You didn't blindside her because he had her permission to start a relationship with you. Was it supposed to not include kissing?
I am wondering, did she witness the kissing? That could have triggered her in some way if he kissed you somehow differently, or more, than he kisses her. Which isn't your fault at all, of course, but you do seem to be wondering how this happened.
Regardless, you don't want to be with a man who caves to a groundless veto because his primary throws a tantrum. He may have other partners, but who knows how many other women they have already done this to?
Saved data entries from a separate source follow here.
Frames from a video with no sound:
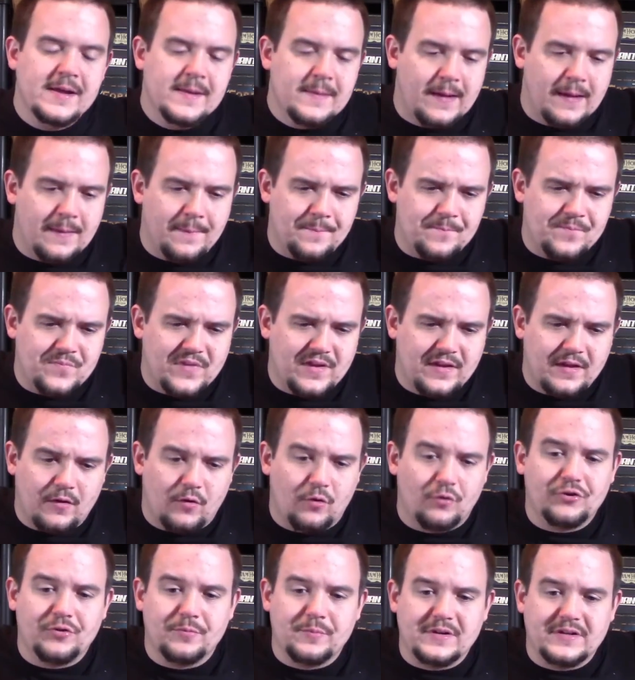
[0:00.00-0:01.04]
And
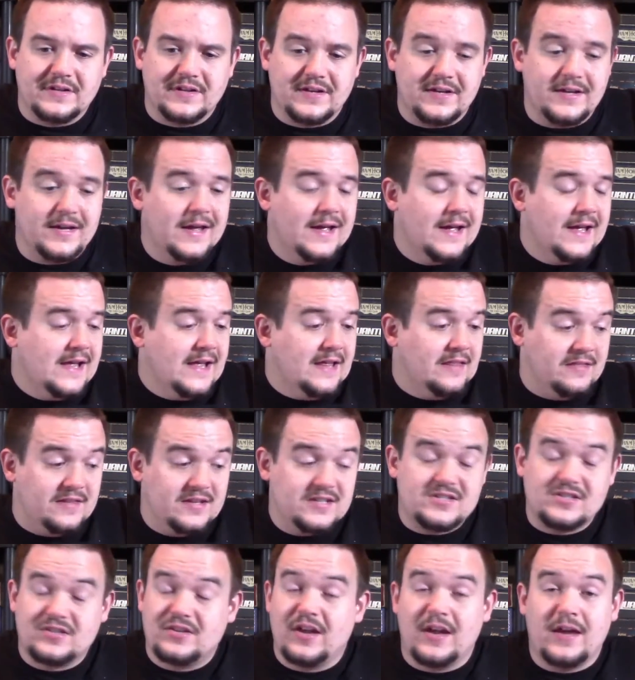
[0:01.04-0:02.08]
ultimately,
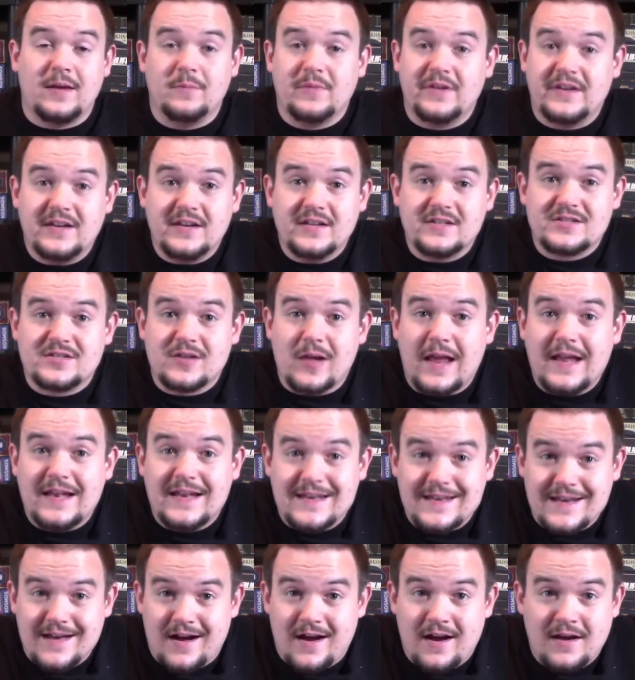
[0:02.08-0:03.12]
this game gets a
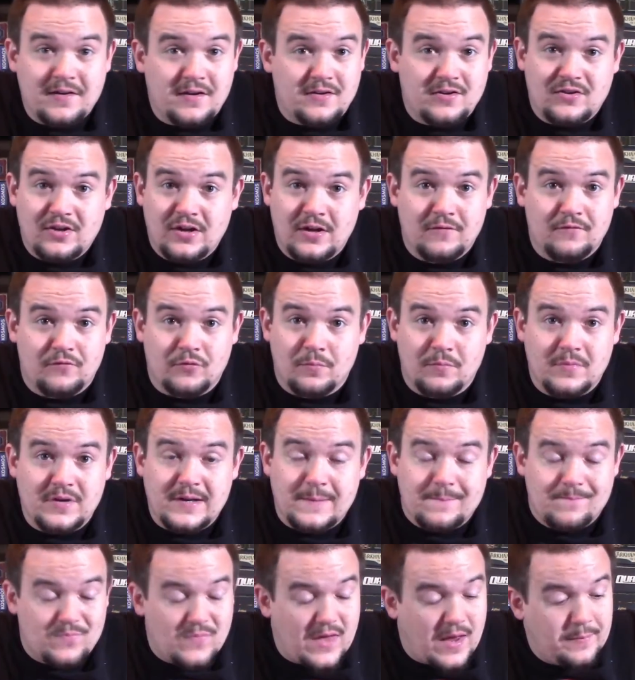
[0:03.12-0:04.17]
9 out of 10 from
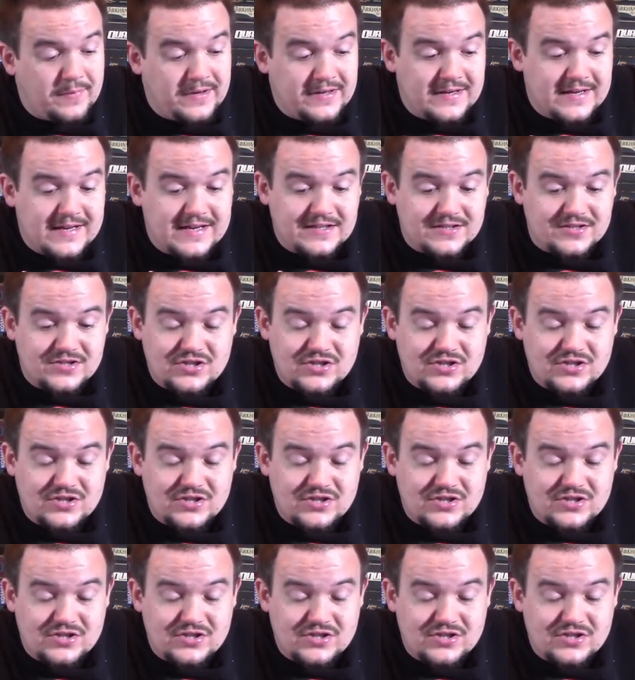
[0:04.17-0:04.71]
me. I mean, it's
I was once on the receiving end of a veto when the primary partner got jealous. I had been with him for a year, but we had only recently fallen in love. I was stupid, I hung in there, tried to pacify her, begged him to stick up for me. All I did was prolong the inevitable, getting dumped by him. She was OK with us staying "friends" at least online, and I still loved him, so we tried that. I spent almost a year IMing with him and seeing him for a couple of teary in-person conversations too, and trying to persuade him that he should assert his right to continue the relationship with me. He told me repeatedly that he still cared, and missed me, but he wouldn't do a thing to change the situation, just kept giving me false hope.
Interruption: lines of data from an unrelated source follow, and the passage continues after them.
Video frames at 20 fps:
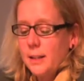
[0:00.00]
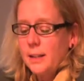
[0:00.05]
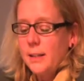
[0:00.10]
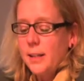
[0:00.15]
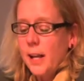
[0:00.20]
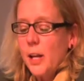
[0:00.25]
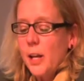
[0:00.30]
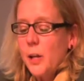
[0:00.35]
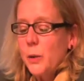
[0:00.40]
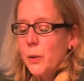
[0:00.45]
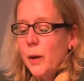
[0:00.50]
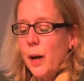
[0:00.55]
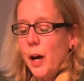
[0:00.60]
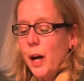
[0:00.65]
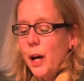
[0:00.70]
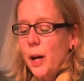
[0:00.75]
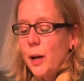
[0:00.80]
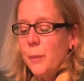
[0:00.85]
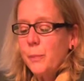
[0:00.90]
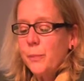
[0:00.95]
So
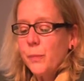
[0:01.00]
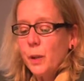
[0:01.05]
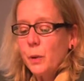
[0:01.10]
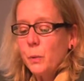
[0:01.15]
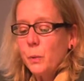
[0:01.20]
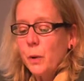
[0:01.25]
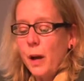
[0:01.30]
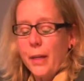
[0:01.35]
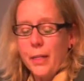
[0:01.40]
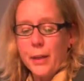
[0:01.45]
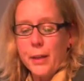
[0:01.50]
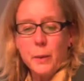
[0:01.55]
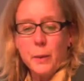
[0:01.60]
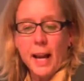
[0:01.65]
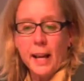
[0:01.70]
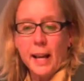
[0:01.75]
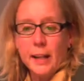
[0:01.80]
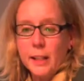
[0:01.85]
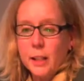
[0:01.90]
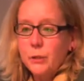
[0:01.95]
I think
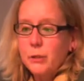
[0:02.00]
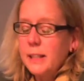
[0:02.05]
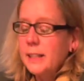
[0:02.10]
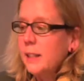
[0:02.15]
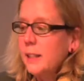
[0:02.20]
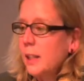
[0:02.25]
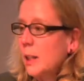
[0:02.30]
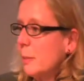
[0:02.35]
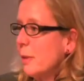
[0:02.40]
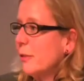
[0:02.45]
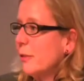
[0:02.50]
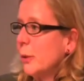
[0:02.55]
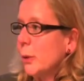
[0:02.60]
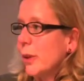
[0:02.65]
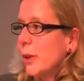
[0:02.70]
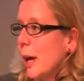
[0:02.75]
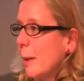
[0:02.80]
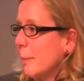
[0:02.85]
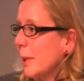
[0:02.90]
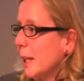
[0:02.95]
we had increasingly
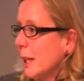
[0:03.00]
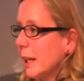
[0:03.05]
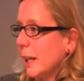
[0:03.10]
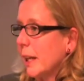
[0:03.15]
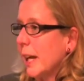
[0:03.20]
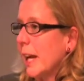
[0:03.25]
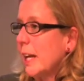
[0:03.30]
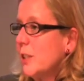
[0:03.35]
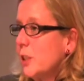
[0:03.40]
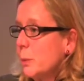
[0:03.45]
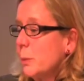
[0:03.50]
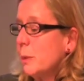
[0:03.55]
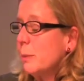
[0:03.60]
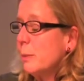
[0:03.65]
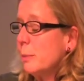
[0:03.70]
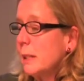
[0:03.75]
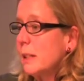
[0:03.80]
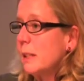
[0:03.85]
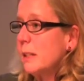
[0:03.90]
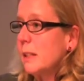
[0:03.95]
before that been engaging
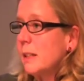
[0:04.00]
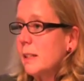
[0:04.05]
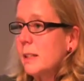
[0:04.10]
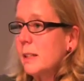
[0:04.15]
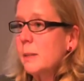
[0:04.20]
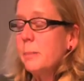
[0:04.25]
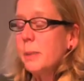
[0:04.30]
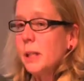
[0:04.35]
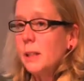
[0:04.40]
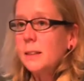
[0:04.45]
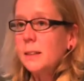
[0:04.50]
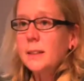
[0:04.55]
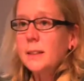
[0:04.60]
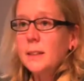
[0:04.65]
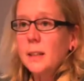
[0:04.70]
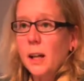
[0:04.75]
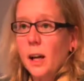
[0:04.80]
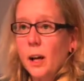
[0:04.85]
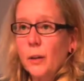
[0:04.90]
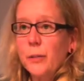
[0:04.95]
with business,
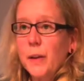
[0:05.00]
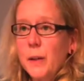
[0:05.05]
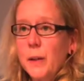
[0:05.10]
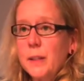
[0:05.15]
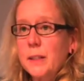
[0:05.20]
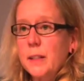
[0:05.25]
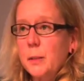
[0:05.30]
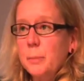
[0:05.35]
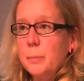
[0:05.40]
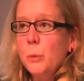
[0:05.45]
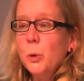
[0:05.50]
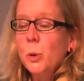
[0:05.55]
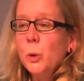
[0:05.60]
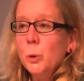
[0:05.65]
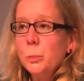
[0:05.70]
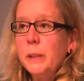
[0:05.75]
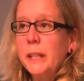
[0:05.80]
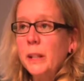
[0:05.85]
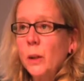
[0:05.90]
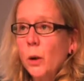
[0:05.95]
but our focus had
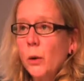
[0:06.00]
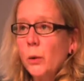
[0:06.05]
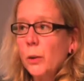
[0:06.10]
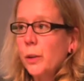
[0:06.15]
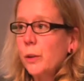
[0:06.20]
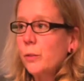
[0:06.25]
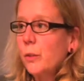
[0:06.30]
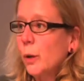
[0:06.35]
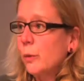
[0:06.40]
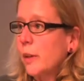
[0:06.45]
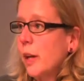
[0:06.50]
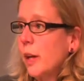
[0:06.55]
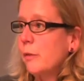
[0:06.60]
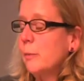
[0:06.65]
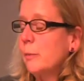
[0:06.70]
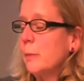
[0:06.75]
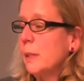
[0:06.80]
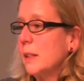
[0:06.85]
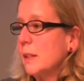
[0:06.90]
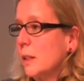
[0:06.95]
more been on the role of
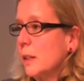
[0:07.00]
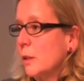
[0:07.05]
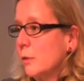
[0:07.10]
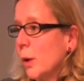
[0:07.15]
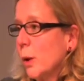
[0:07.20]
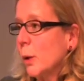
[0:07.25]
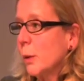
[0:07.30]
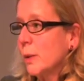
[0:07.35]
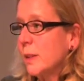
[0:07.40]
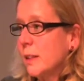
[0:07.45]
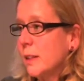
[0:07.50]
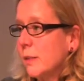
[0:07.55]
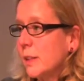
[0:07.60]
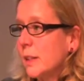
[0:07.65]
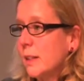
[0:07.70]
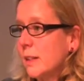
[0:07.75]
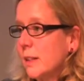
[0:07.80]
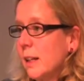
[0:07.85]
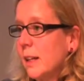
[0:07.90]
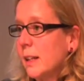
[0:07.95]
governments and the role on
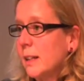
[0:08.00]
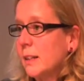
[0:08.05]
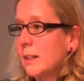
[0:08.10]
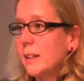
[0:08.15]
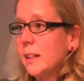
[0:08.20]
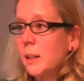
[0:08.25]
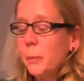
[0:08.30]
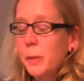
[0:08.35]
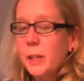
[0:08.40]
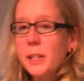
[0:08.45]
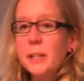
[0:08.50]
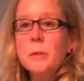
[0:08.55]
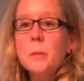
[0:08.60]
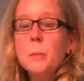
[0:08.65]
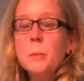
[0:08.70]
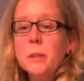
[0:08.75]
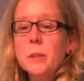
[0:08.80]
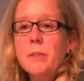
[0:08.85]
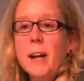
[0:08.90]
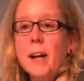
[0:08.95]
civil society, and we
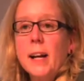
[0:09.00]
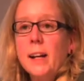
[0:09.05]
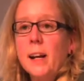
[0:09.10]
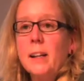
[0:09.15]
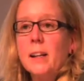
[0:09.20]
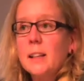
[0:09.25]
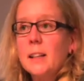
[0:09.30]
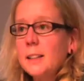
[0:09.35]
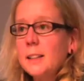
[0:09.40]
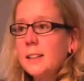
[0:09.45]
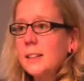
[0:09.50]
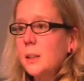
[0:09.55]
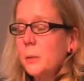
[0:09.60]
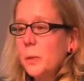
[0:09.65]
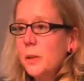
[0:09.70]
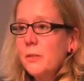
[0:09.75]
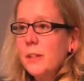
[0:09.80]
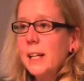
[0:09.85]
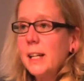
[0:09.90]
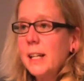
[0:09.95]
recognised
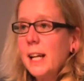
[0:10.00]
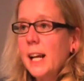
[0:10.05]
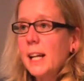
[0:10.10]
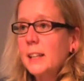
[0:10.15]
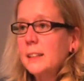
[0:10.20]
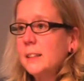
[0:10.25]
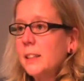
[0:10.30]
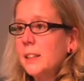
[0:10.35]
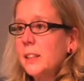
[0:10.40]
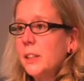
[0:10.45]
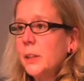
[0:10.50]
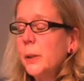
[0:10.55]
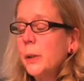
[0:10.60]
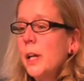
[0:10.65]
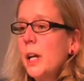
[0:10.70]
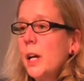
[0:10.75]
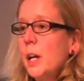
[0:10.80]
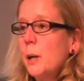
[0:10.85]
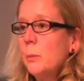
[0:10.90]
that we really had to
Well, that guy was not my friend. He eventually showed his true colors to me not too long ago, he is a petty, judgmental, hypocritical piece of crap, and I was finally able to walk away from him decisively.
My point is, your guy can't possibly be a good guy either, if he treats people who care about him like disposable garbage. I wish I had figured that out sooner, I would have spared myself a whole lot of pain.
Have you considered telling his other partners what happened to you, do you know them at all? If I was dating this guy, I would sure want to know how my relationship could evaporate on his wife's whim. People like him need a warning label.